Requirement :: Take the line containing "are going to have them." and every line after it to the end of the records, and copy them exactly, excluding pictures.

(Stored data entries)

-----

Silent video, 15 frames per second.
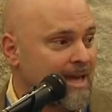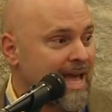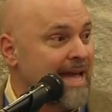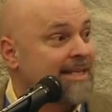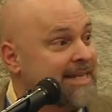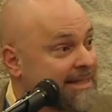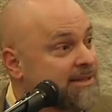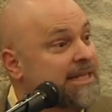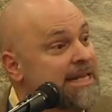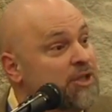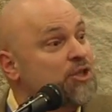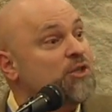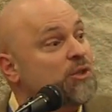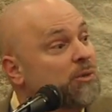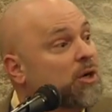And
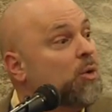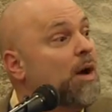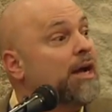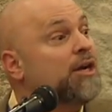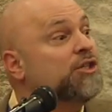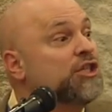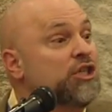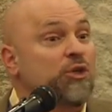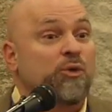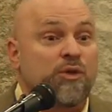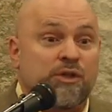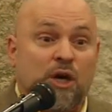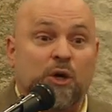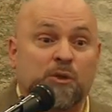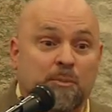teachers are required to
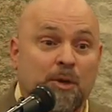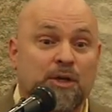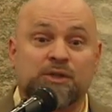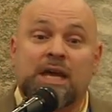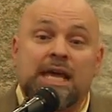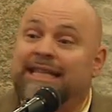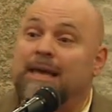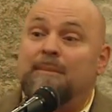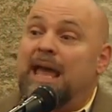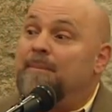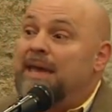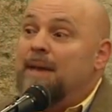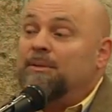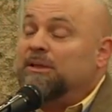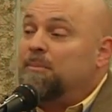use those books. They may
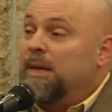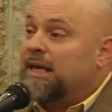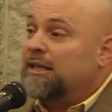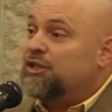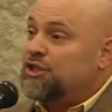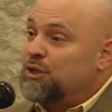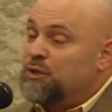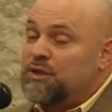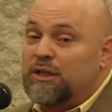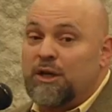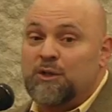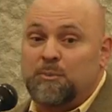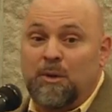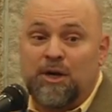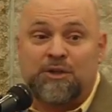be able to pick and choose in
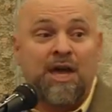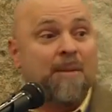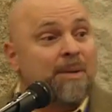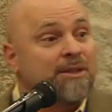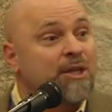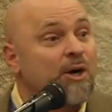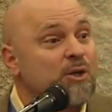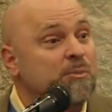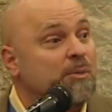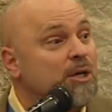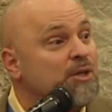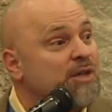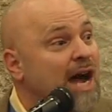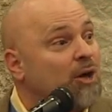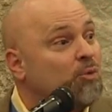those books, but those
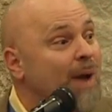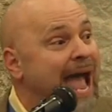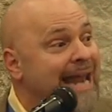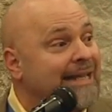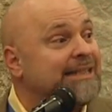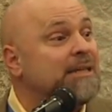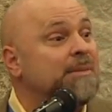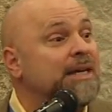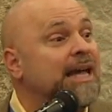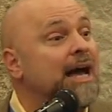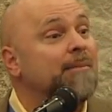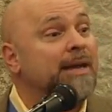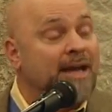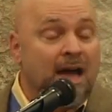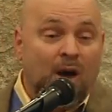books are radically
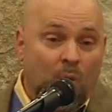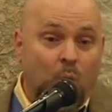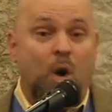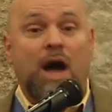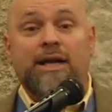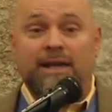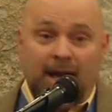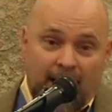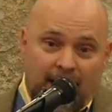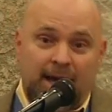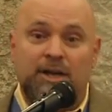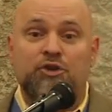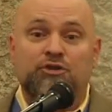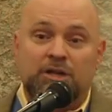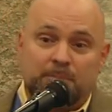becoming
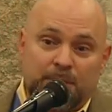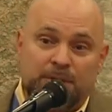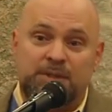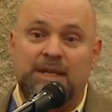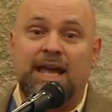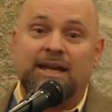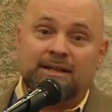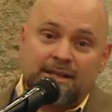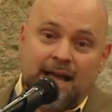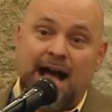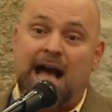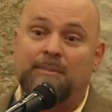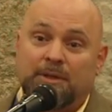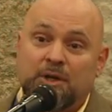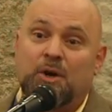100%
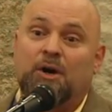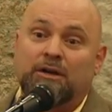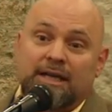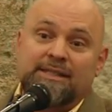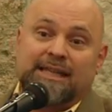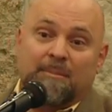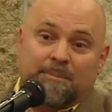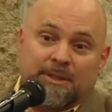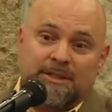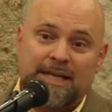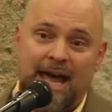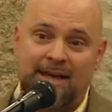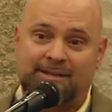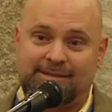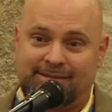Common Core exemplar
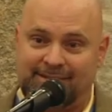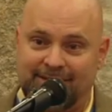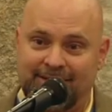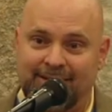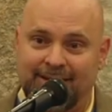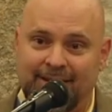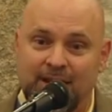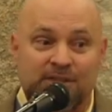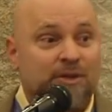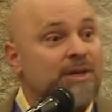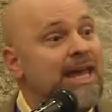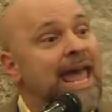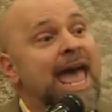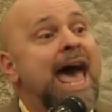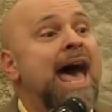texts. So
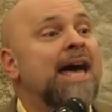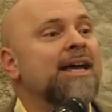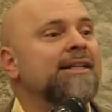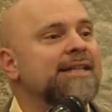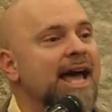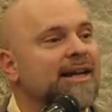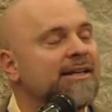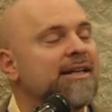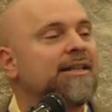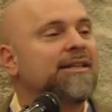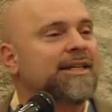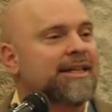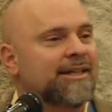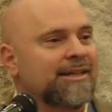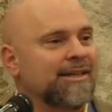yeah,
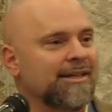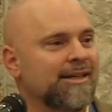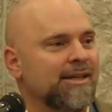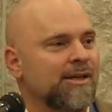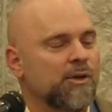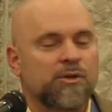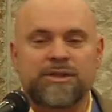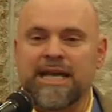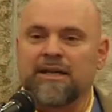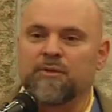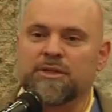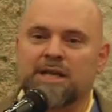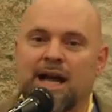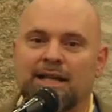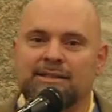technically, state of
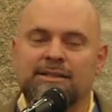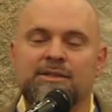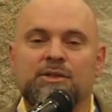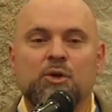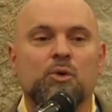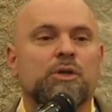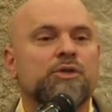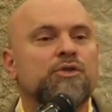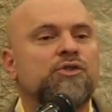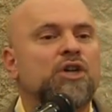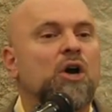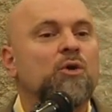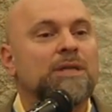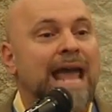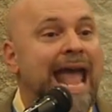Wisconsin schools
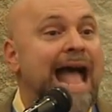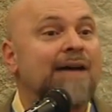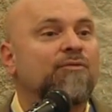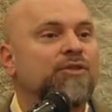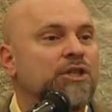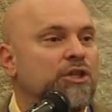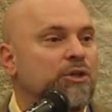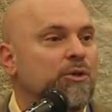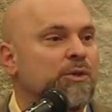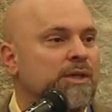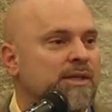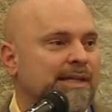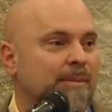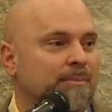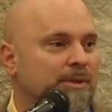don't have to use
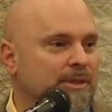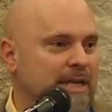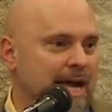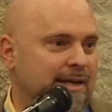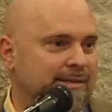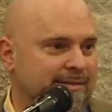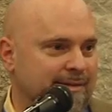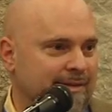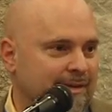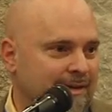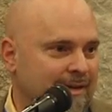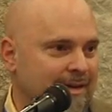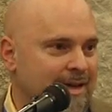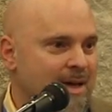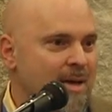exemplar texts.
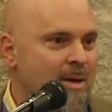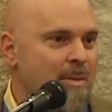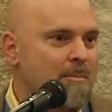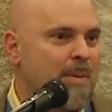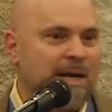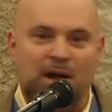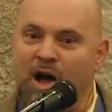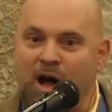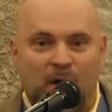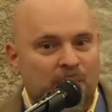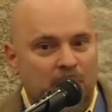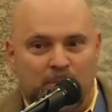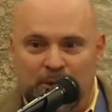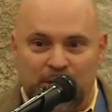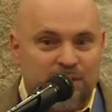But
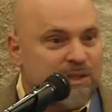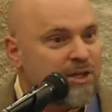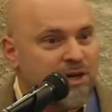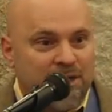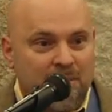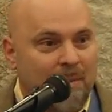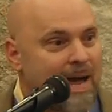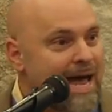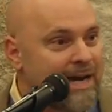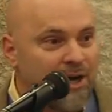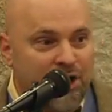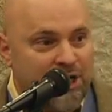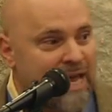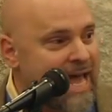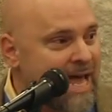all the books they're going to buy
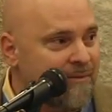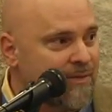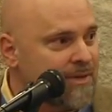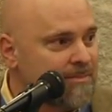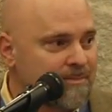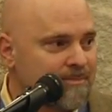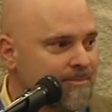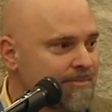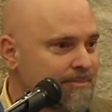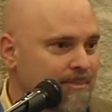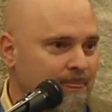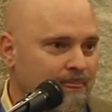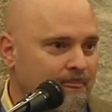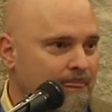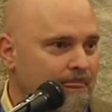are going to have them.
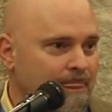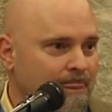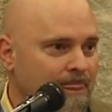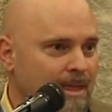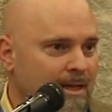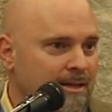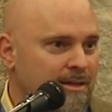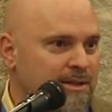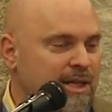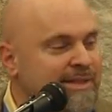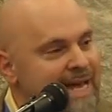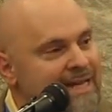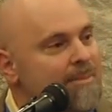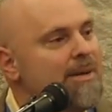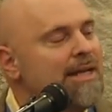
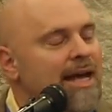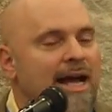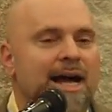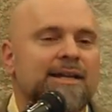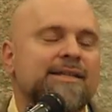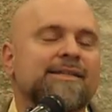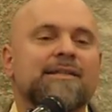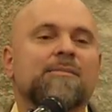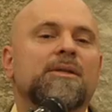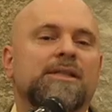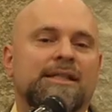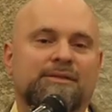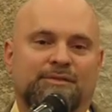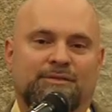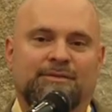Does anybody honestly
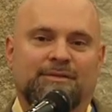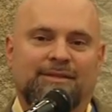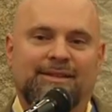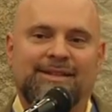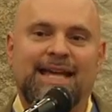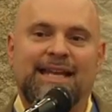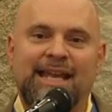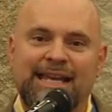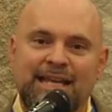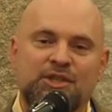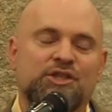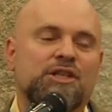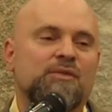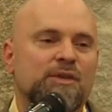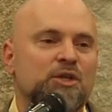believe that
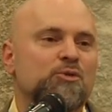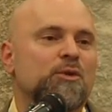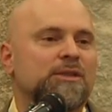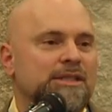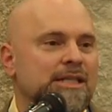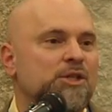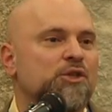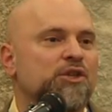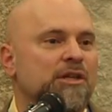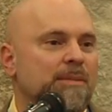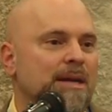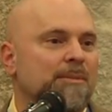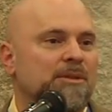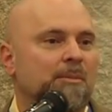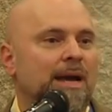each individual teacher is going
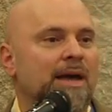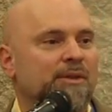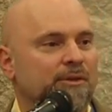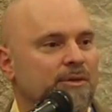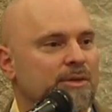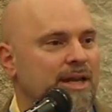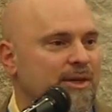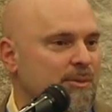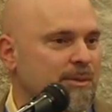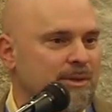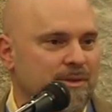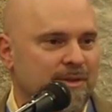to be able to buy their own text?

-----

Exercise response ::
are going to have them.
Does anybody honestly
believe that
each individual teacher is going
to be able to buy their own text?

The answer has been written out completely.